The House Ways and Means Committee on June 15 reported H.B. 25 with amendments on a vote of 14 to 0. The amended bill would allow 72 percent of NOLs to be carried back for tax years beginning on or after January 1, 2019, through tax years beginning before January 1, 2021.

The bill as introduced June 4 by Rep. Mark Wright (R) would have allowed taxpayers to carry back NOL deductions to each tax year before the loss occurred for tax years starting on or after January 1, 2017, through tax years beginning before January 1, 2022.

However, the bill was pared back after some concerns were expressed about its fiscal note.

“We don’t have a fiscal note on this — it’s to a certain extent not calculable,” Wright said during a June 15 Ways and Means Committee hearing. “Essentially because it’s unclear what kind of losses will occur in this next year, it’s unclear how many NOLs would be carried back.”

Wright said that based on estimates from the Department of Revenue, the bill could result in revenue losses of anywhere from $16 million to $65 million.

Originally, the bill would have provided a temporary five-year carryback to mirror the NOL changes at the federal level under the Coronavirus Aid, Relief, and Economic Security Act.

The act temporarily loosened the limits imposed on NOL carrybacks under the federal Tax Cuts and Jobs Act by allowing taxpayers to carry back NOLs from 2018, 2019, and 2020 for five years.

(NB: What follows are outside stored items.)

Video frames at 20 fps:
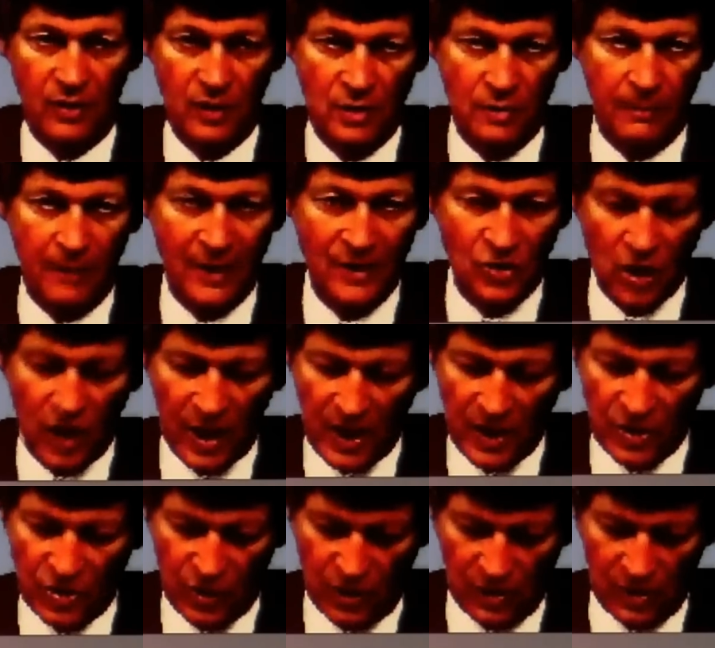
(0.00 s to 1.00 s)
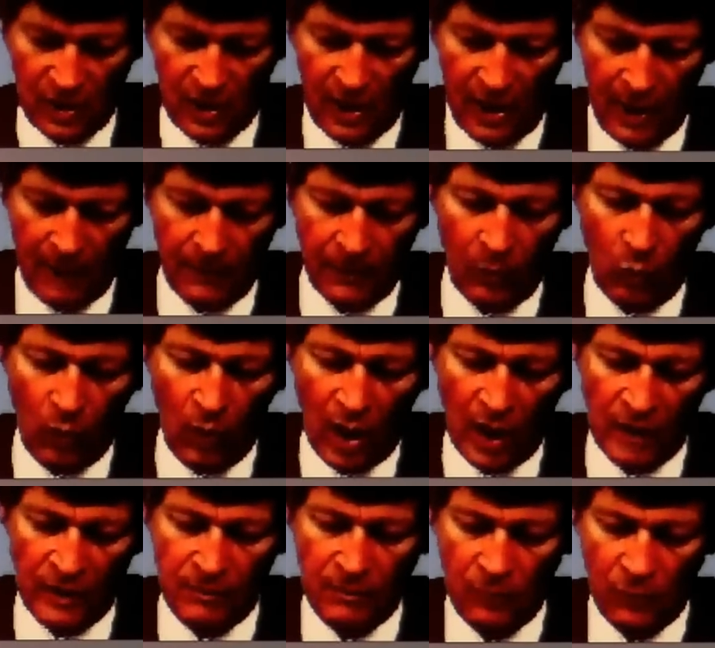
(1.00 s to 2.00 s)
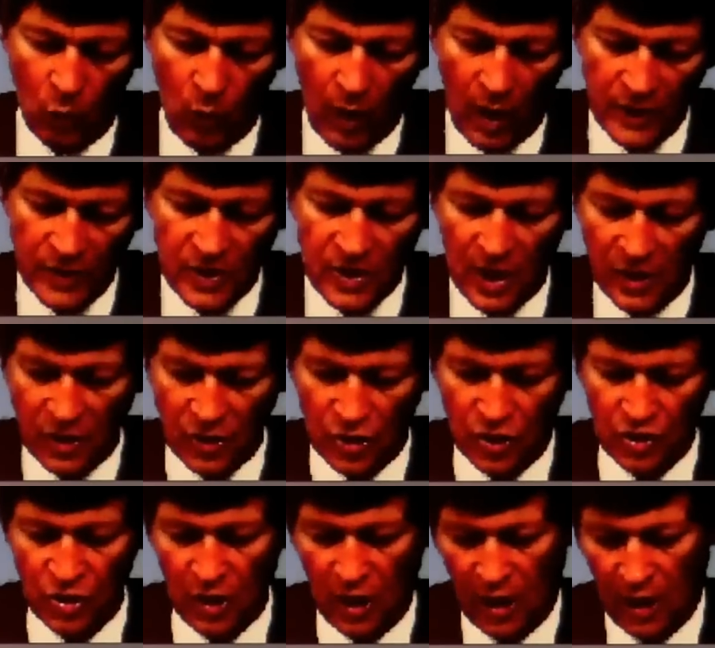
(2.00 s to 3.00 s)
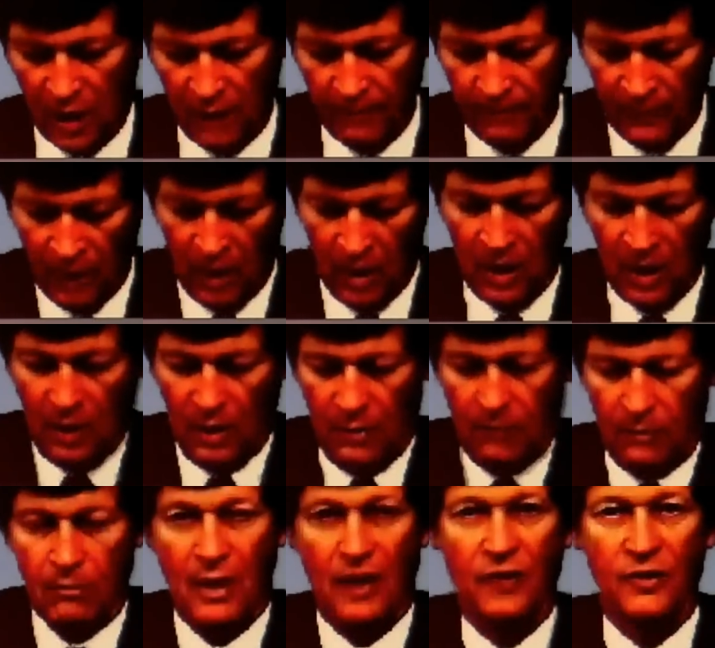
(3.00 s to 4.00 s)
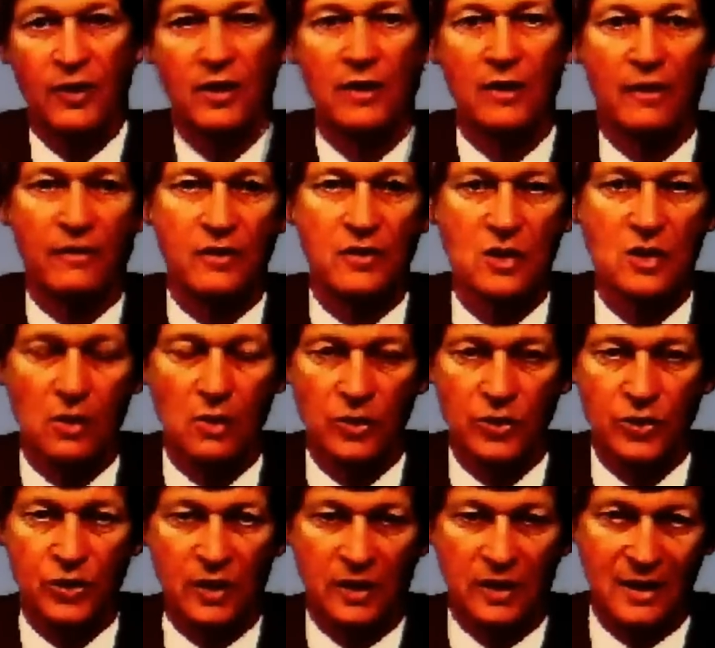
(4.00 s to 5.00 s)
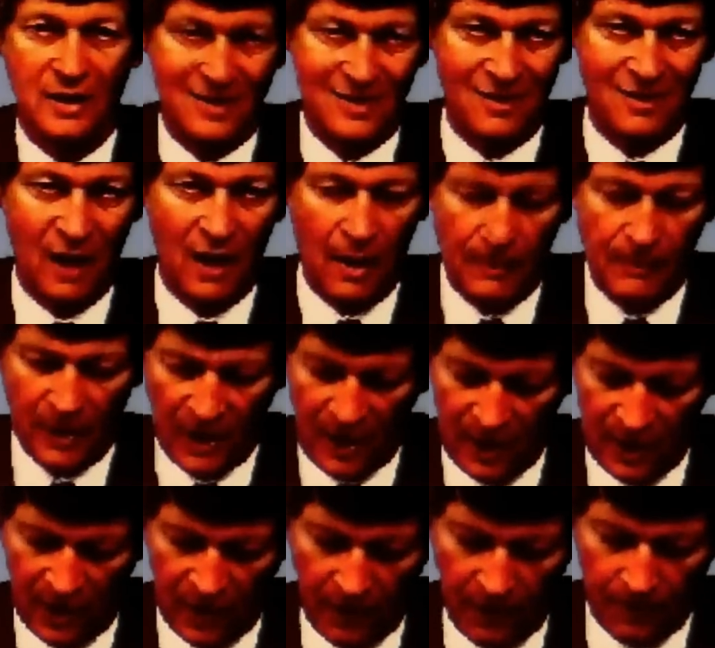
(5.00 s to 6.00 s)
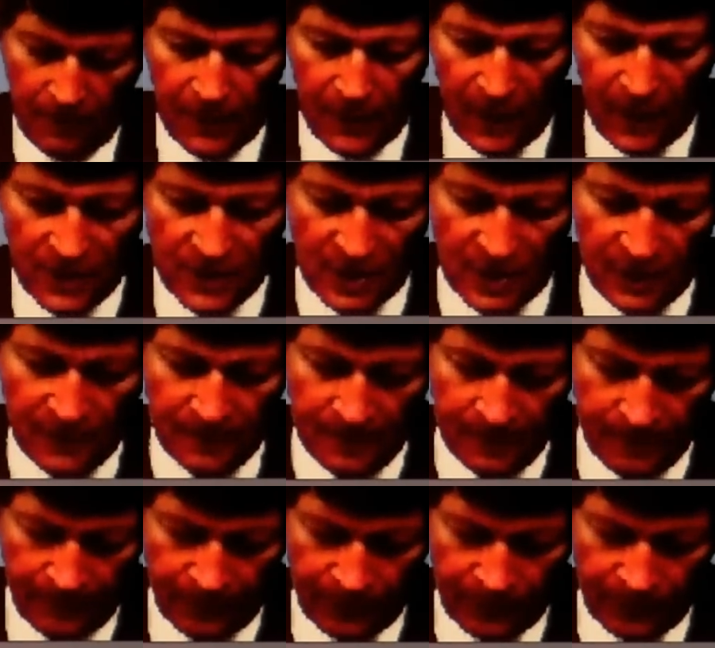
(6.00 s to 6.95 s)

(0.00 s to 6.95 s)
This may change in time, but one, one such uh, method of solution is dominating at present.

The change is intended to help businesses that have cash flow problems resulting from the COVID-19 pandemic.

The bill is based on a recommendation from the Louisiana Economic Recovery Task Force.

Ways and Means Committee Vice Chair John Stefanski (R) thanked Wright for accepting the committee's amendments and said, "We've got to think about if this is directly helping businesses . . . they're going to have huge losses this year, and [this] allows them to get some relief, because otherwise those losses would be unaccounted for."

"I think it's great legislation," Stefanski said. 

H.B. 25 was recommitted to the House Appropriations Committee June 16.

Jason DeCuir, who chairs the Economic Recovery Task Force, told Tax Notes June 16 the House is expected to vote on the bill later this week.